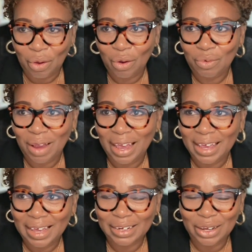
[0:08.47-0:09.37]
All
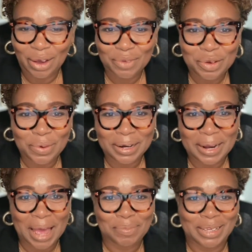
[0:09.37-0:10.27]
right. Hello everyone
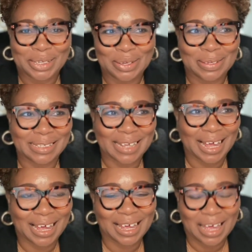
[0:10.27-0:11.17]
and happy
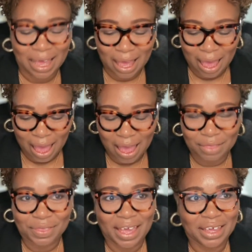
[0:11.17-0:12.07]
Tuesday.
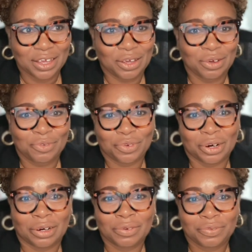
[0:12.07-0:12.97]
And thank you
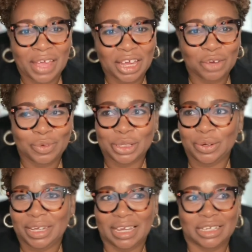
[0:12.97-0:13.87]
for
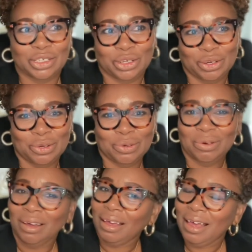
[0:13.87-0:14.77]
tuning in to
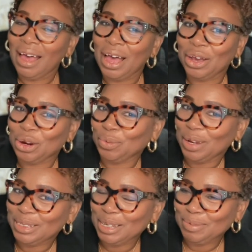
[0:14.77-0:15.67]
a
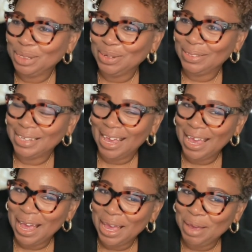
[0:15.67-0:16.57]
Career Tip Tuesday.
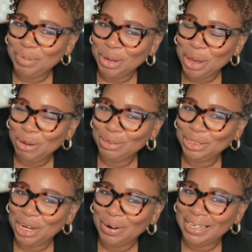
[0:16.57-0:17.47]
I am your host,
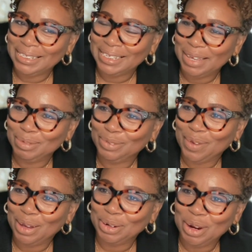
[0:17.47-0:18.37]
Sherry Sims,
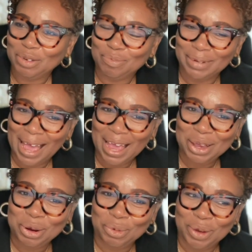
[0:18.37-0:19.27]
founder of Black
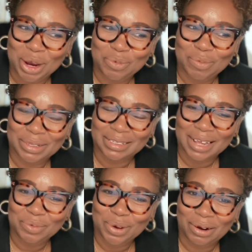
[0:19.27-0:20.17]
Career Women's
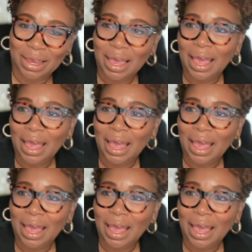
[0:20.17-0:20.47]
Network.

_ _ _

Each line from the one holding "[0:16.57-0:17.47]" through the last line of the records above must be duplicated exactly, and pictures must not be.

[0:16.57-0:17.47]
I am your host,
[0:17.47-0:18.37]
Sherry Sims,
[0:18.37-0:19.27]
founder of Black
[0:19.27-0:20.17]
Career Women's
[0:20.17-0:20.47]
Network.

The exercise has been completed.